§ Task item:
Below are records that should be duplicated exactly, with no image retained.

*** Opening Supplied material ***

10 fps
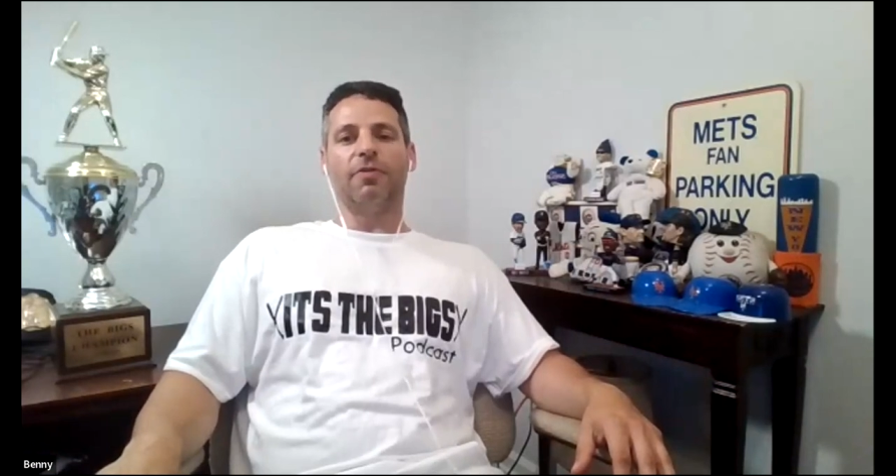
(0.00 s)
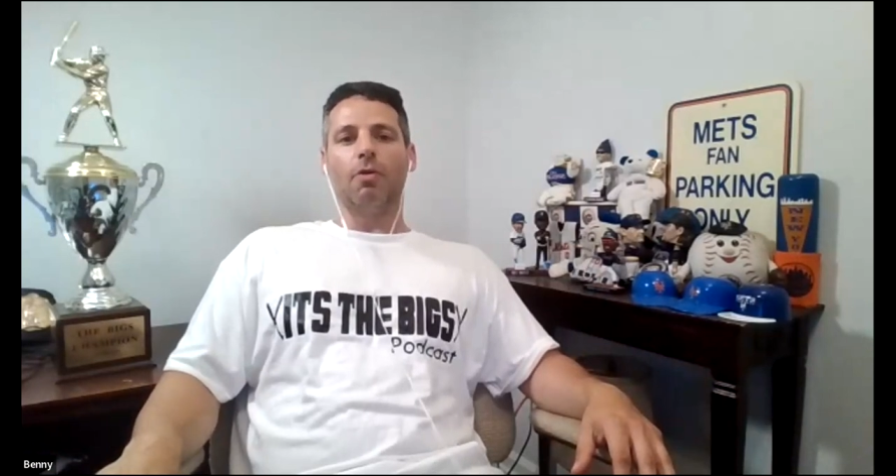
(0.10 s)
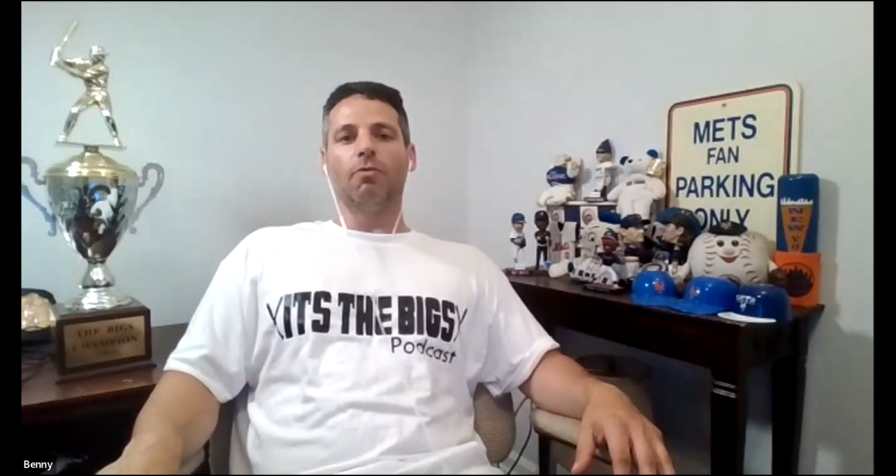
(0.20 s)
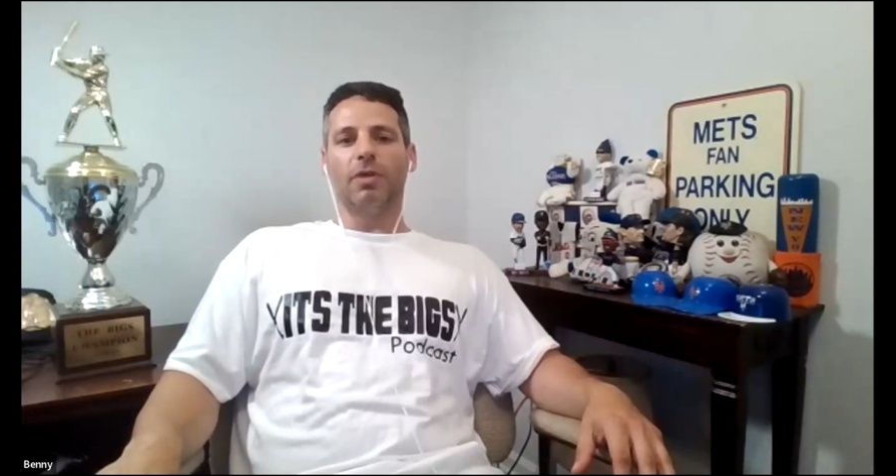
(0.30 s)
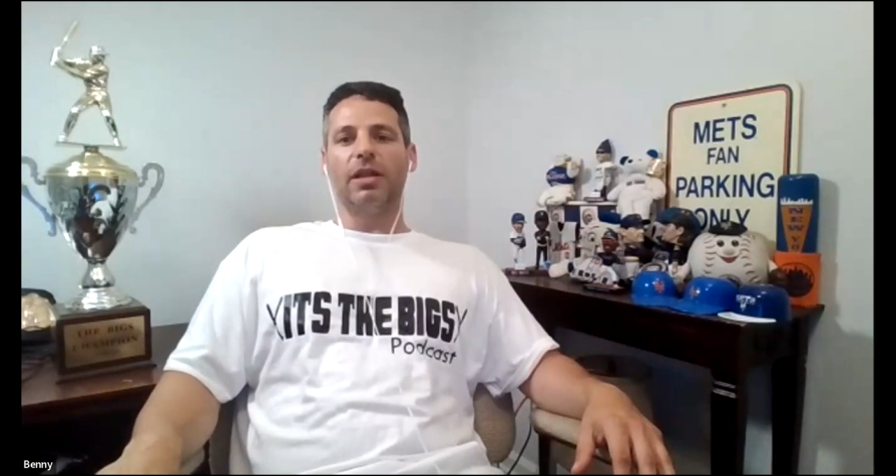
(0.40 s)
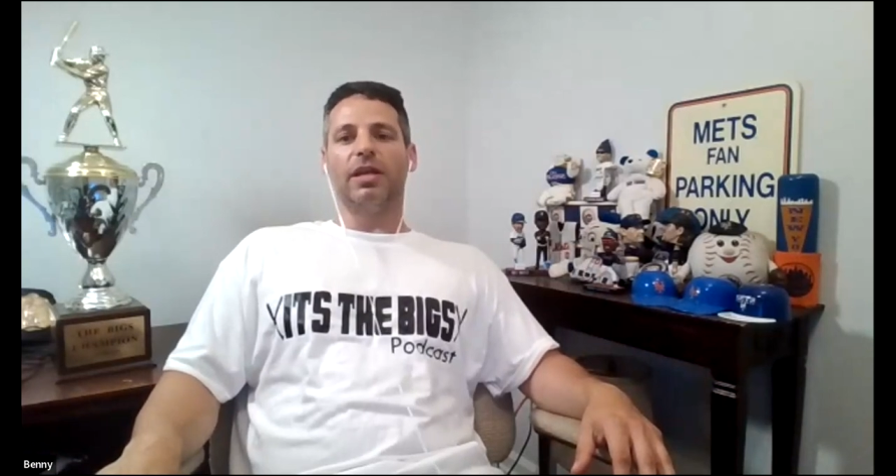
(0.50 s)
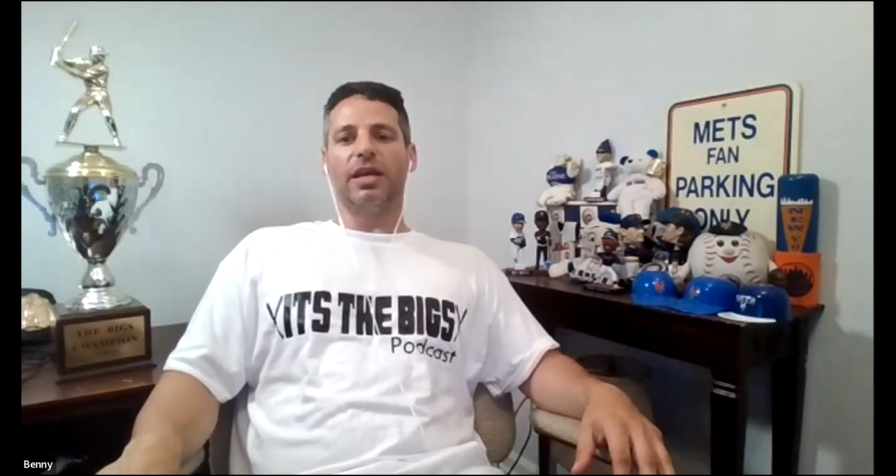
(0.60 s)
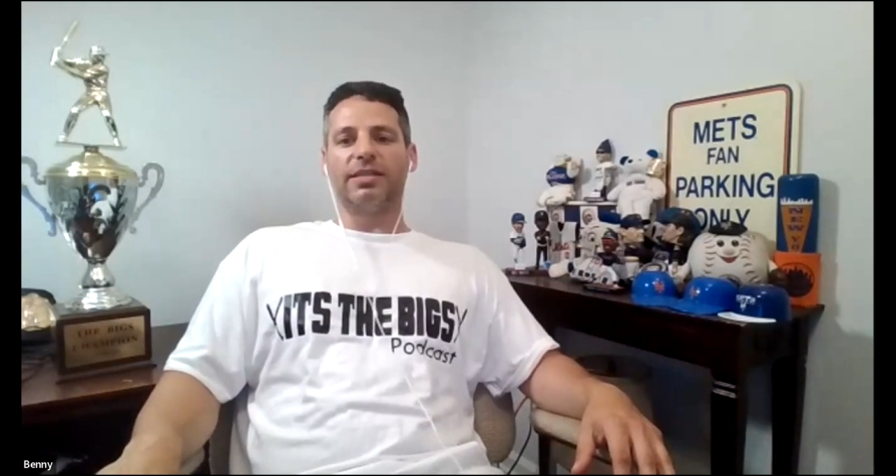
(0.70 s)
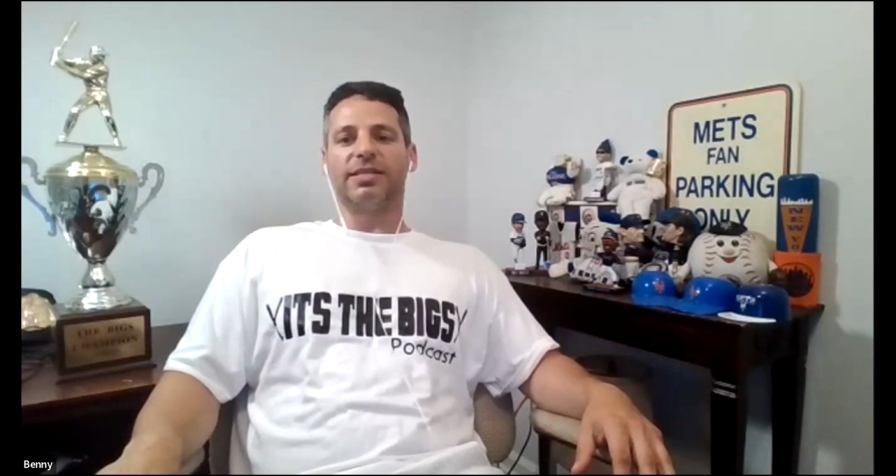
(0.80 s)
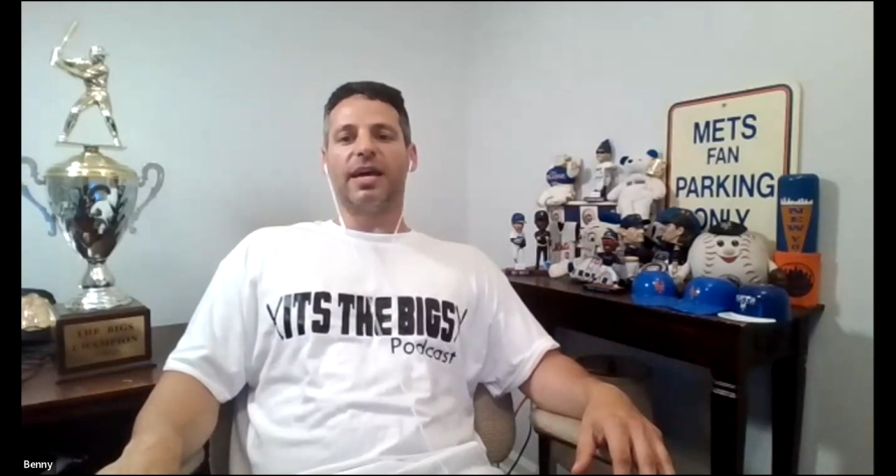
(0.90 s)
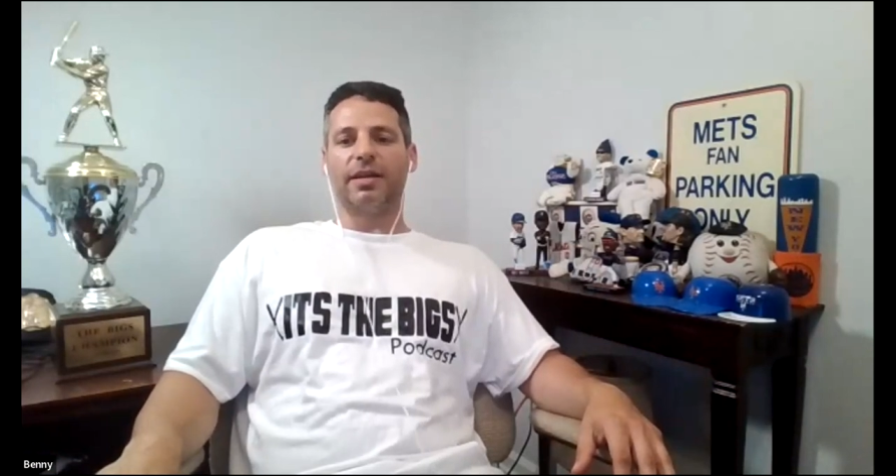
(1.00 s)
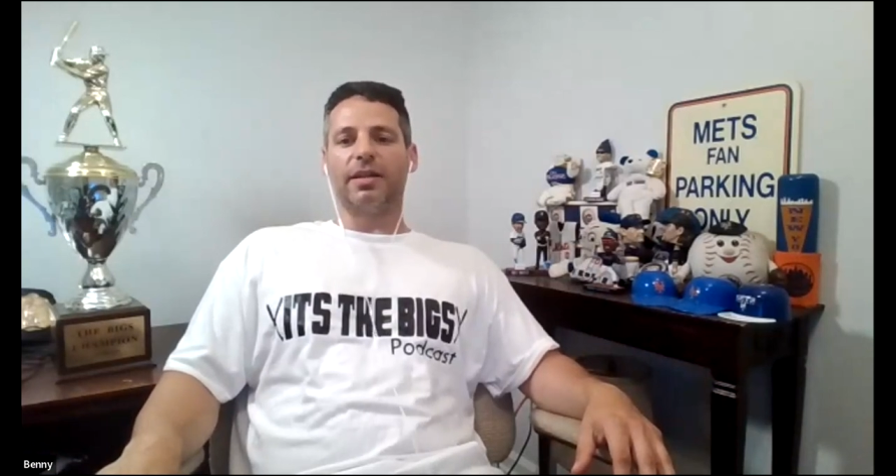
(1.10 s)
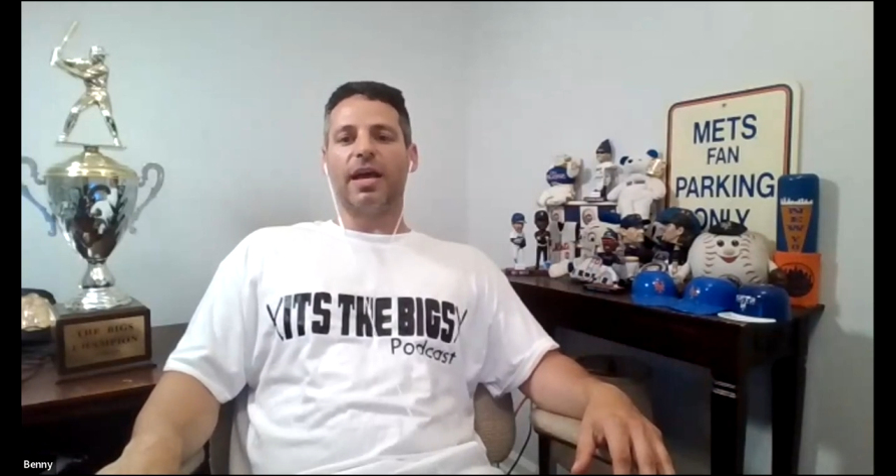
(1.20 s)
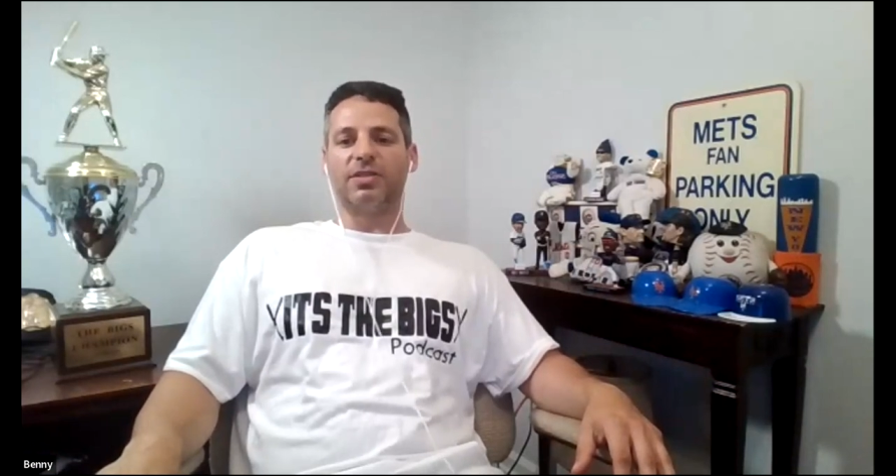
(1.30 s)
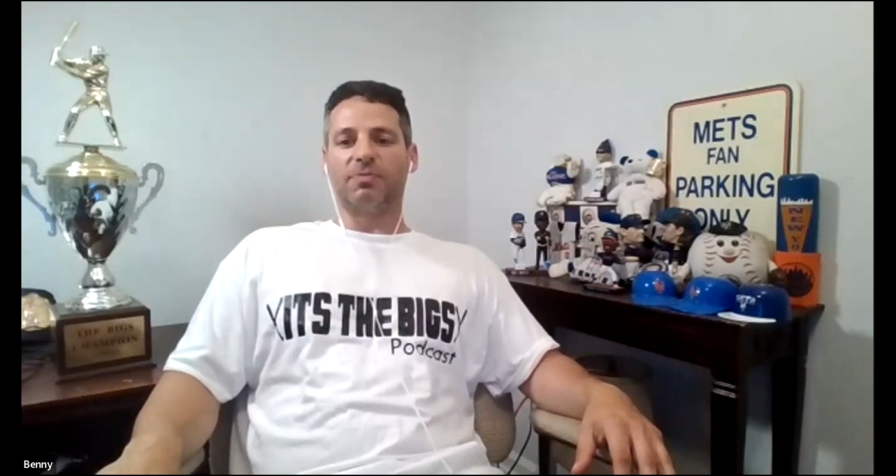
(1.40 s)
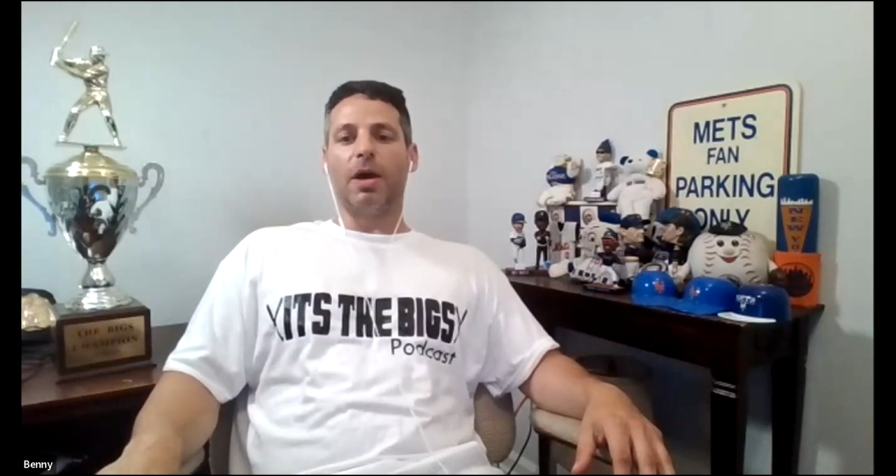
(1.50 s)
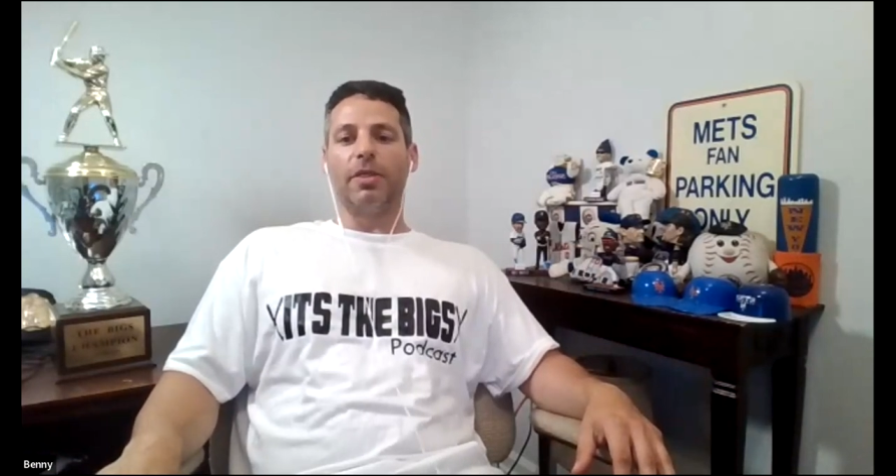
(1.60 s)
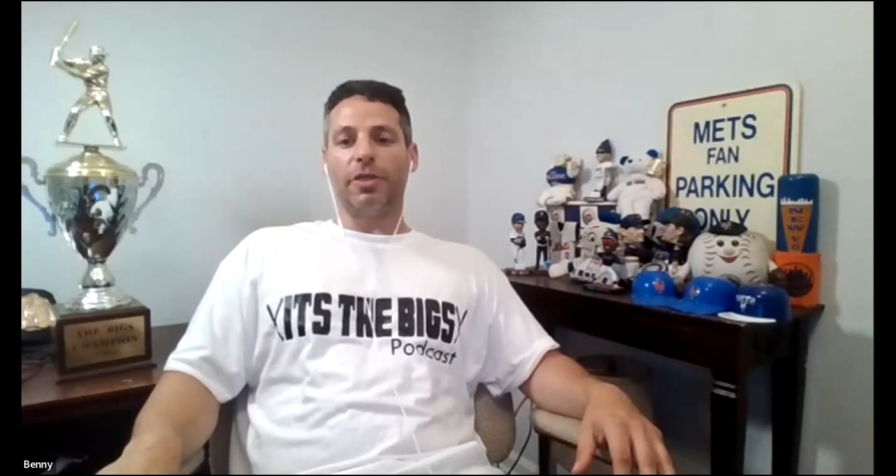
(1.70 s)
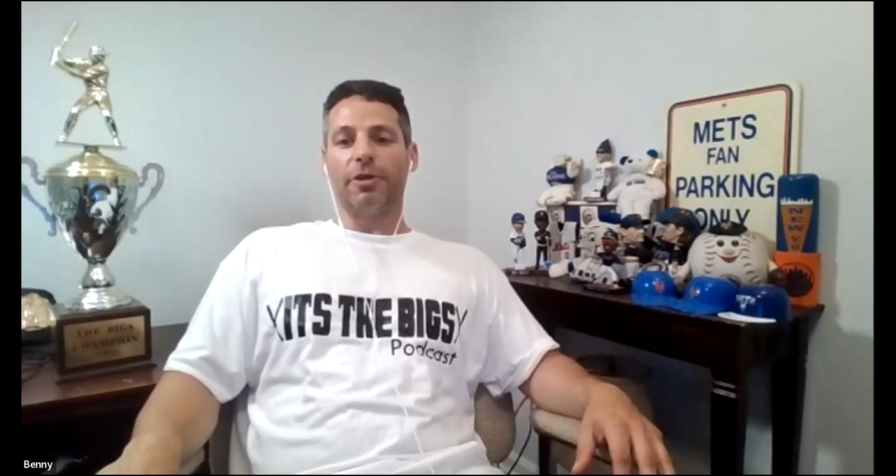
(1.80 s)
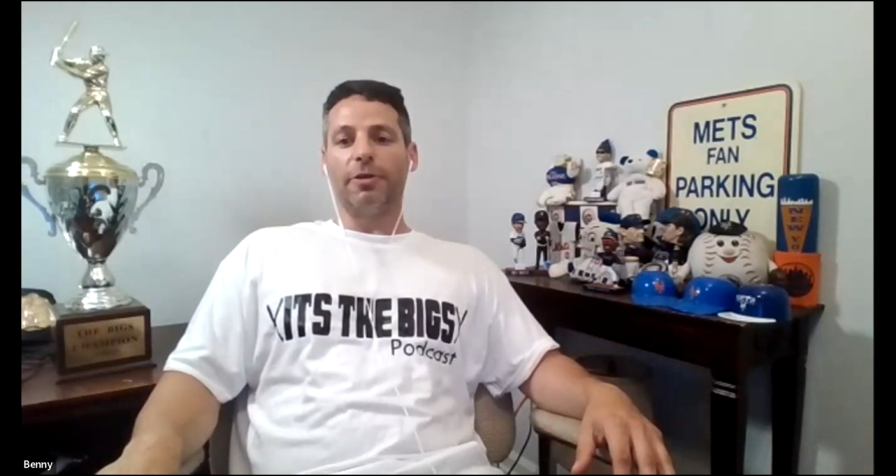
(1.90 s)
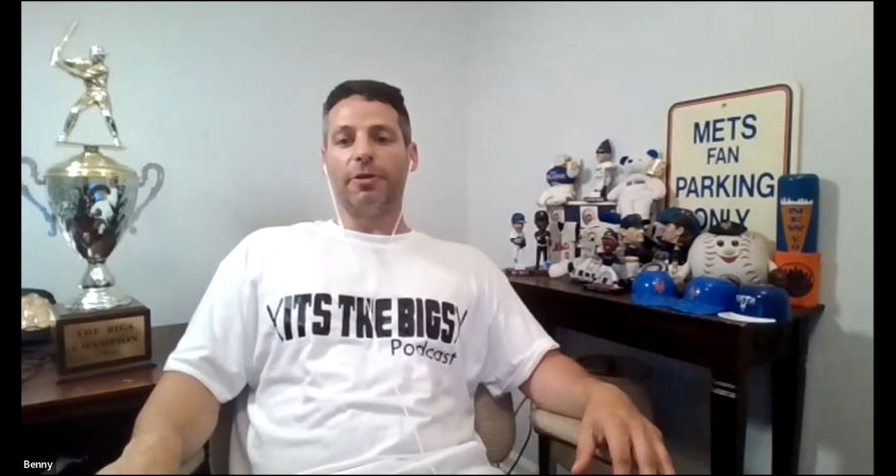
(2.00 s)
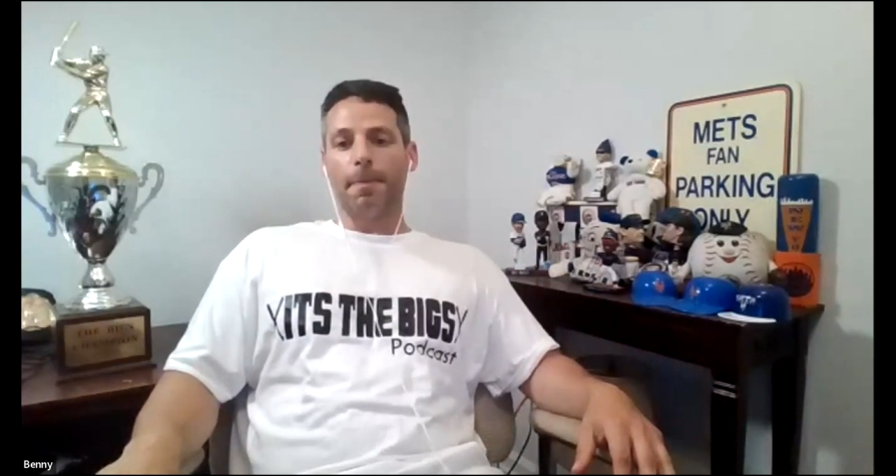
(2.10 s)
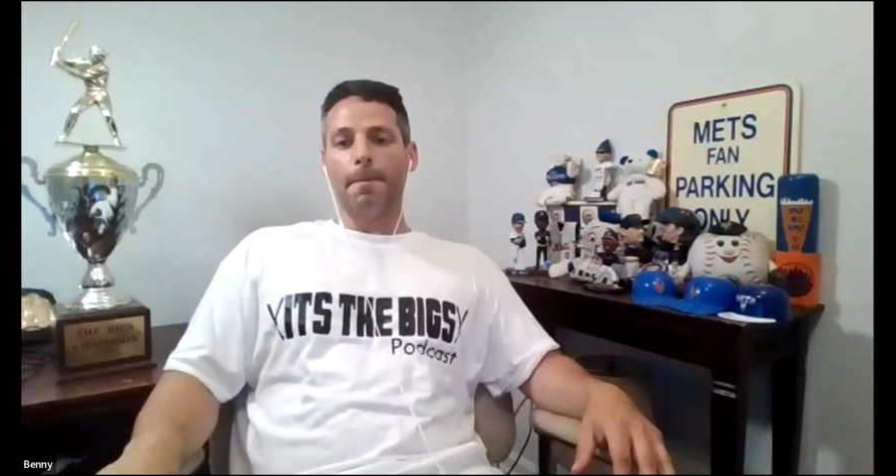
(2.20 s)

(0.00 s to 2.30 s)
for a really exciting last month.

*** Closing Supplied material ***

§ Solution below:
10 fps
(0.00 s)
(0.10 s)
(0.20 s)
(0.30 s)
(0.40 s)
(0.50 s)
(0.60 s)
(0.70 s)
(0.80 s)
(0.90 s)
(1.00 s)
(1.10 s)
(1.20 s)
(1.30 s)
(1.40 s)
(1.50 s)
(1.60 s)
(1.70 s)
(1.80 s)
(1.90 s)
(2.00 s)
(2.10 s)
(2.20 s)

(0.00 s to 2.30 s)
for a really exciting last month.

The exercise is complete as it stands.